Forth bridge painting

The Forth Bridge as painted by William Lionel Wyllie in 1914.

William Murdoch

1754 – 1839

William Murdoch

mechanical and gas engineer, Boulton & Watt partnership

Engineering Achievements

William Murdoch was a Scottish mechanical and gas engineer. He started work with his father, a miller and millwright at Lugar, Ayrshire after leaving school in Cumnock. His father is believed to have been the first millwright to use cast-iron gearing. In 1777 he went to Birmingham and secured employment with Boulton and Watt, where he worked closely with James Watt on both his pumping and rotative steam engines. He remained in employment with the Boulton and Watt partnership, and its succeeding company until his retirement in 1830. He was largely responsible for the development of gas lighting, and probably of pioneering marine steam engines. Some of his other inventions also found applications in Scotland.

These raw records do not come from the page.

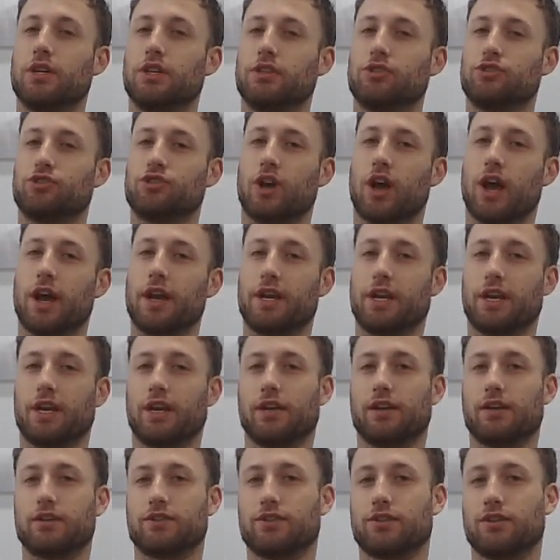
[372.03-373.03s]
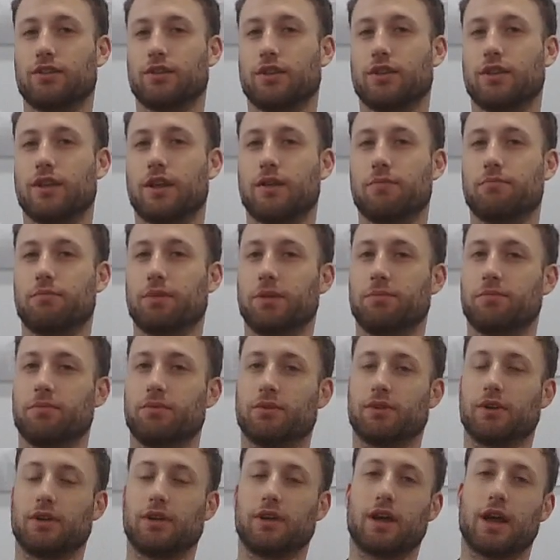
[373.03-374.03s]
shining, so then
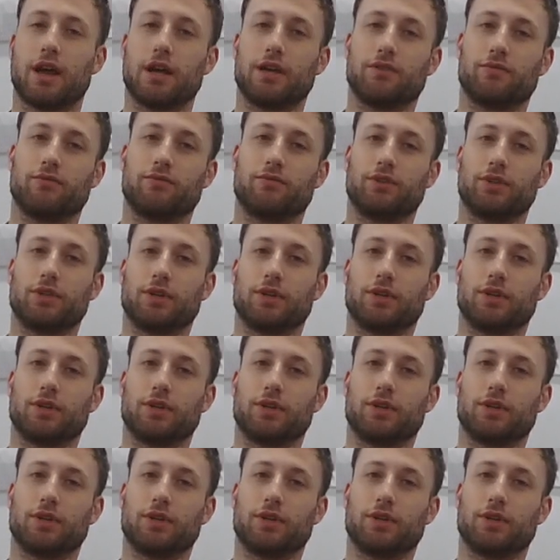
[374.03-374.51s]
people can kind of,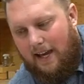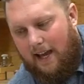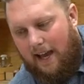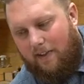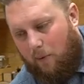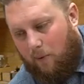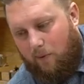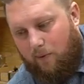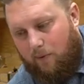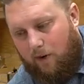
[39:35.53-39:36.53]
and that
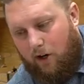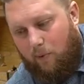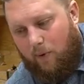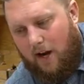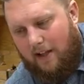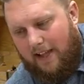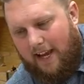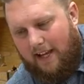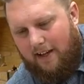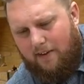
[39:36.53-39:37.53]
we're, you know, we're not like
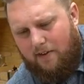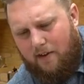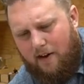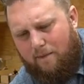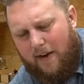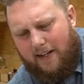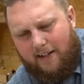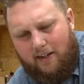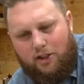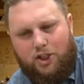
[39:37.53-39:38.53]

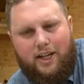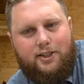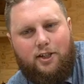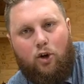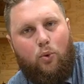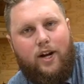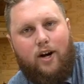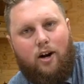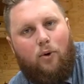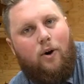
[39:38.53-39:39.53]
affecting or changing who we
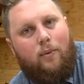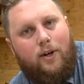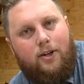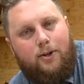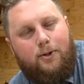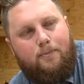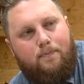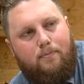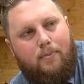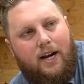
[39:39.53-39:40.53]
are or what we do,
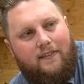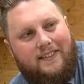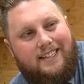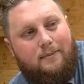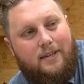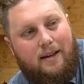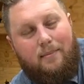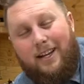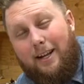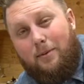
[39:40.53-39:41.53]
but at the same time
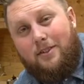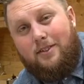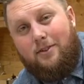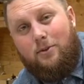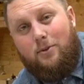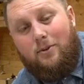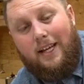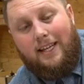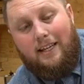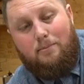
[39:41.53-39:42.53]
being able to
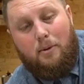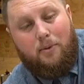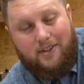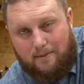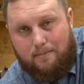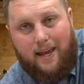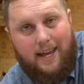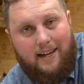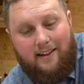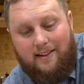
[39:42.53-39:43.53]
like keep up with the
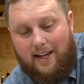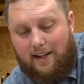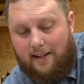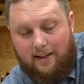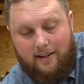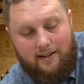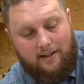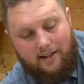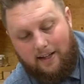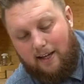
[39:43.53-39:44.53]
demand and like
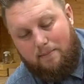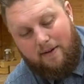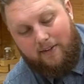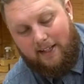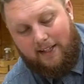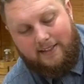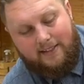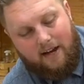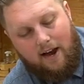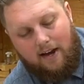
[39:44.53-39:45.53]
keep everything in
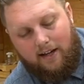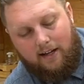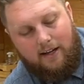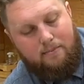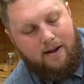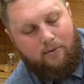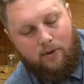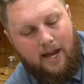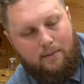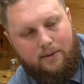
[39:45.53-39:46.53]
stock and keep everyone
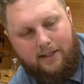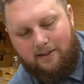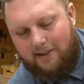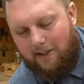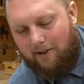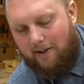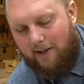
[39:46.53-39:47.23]
happy. So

In his early years with Boulton and Watt he was their engine erector in Cornwall, one of the firm’s best markets. In this he proved very successful. He also worked with Watt on the development of the rotative steam engine and devised the ‘sun and planet’ gearing which was critical to its success.

While in Cornwall he devised, from 1781, a series of small model high-pressure non-condensing steam road locomotives. Watt patented Murdoch’s concept, but would not allow him to develop the idea formally. Informally he continued this development; his 1791 version almost certainly influencing the work of Richard Trevithick in developing full-sized road carriages and railway locomotives. Murdoch later devised the slide valve for steam distribution, a device used for many years in locomotives, stationary and marine steam engines. The last main-line steam locomotives in use in Scotland in the 1960s were fitted with slide valves.

He also invented the oscillating engine in 1785, a form of engine later extensively used for marine propulsion.

He was almost certainly the inventor of the ‘small side-lever’ engine, one of which Boulton and Watt and Sons supplied to Robert Fulton for his pioneering steamboat Clermont, the first commercially successful vessel of the type. The engine of Henry Bell’s Comet was a version of the type, and it was developed by David Elder and others to power the largest steamships until the mid-1850s.

He designed large precision tools for the Soho Foundry which were prototypes for subsequent machines installed in the largest class of mechanical engineering. He also devised systems for using compressed air and vacua to transmit power, and used them in the Soho works from 1798.

He famously developed successful apparatus for generating and purifying coal gas, and for using it for illuminating factories. This provided the basis for public gas distribution. He was reputedly prevented from gaining full credit for his creative achievements by the attitude of his employers, though he remained friendly with James Watt until his death.

His Life

  1. 1754 Year of birth
  2. 1777 Started working at Boulton and Watt
  3. 1781 Devised a series of small model high-pressure non-condensing steam road locomotives
  4. 1785 Invented oscillating engine
  5. 1839 Year of death

His Legacy

Murdoch’s most famous legacy is his work on gas lighting. It is however reasonable to argue on the basis of fragmentary evidence, that he made a major contribution to the success of Watt’s condensing engines, and hence to the widespread adoption of steam power.

It is also fair to argue that Murdoch’s experimental engine, demonstrated in Cornwall led directly to the work of Trevithick, and through that to Goldsworthy Gurney’s steam carriage (which used Murdoch’s slide valves), and then to the horizontally disposed cylinders of Robert Stevenson’s Planet locomotive, the ancestor of many subsequent railway locomotives, and a component of the ‘Stevenson Railway’ which was internationally influential.

There can be little doubt that, as described above, the Soho Foundry, under the direction of Murdoch, produced the first successful type of marine steam engine. The direct legacy of this particular layout was limited to a few decades, but the impact of the success of steam navigation which they demonstrated has repercussions which continue to this day. Though the manufacture of coal gas explicitly for lighting is now obsolete, it was Murdoch’s process that made the general use of fuel gas practicable, again with repercussions which continue.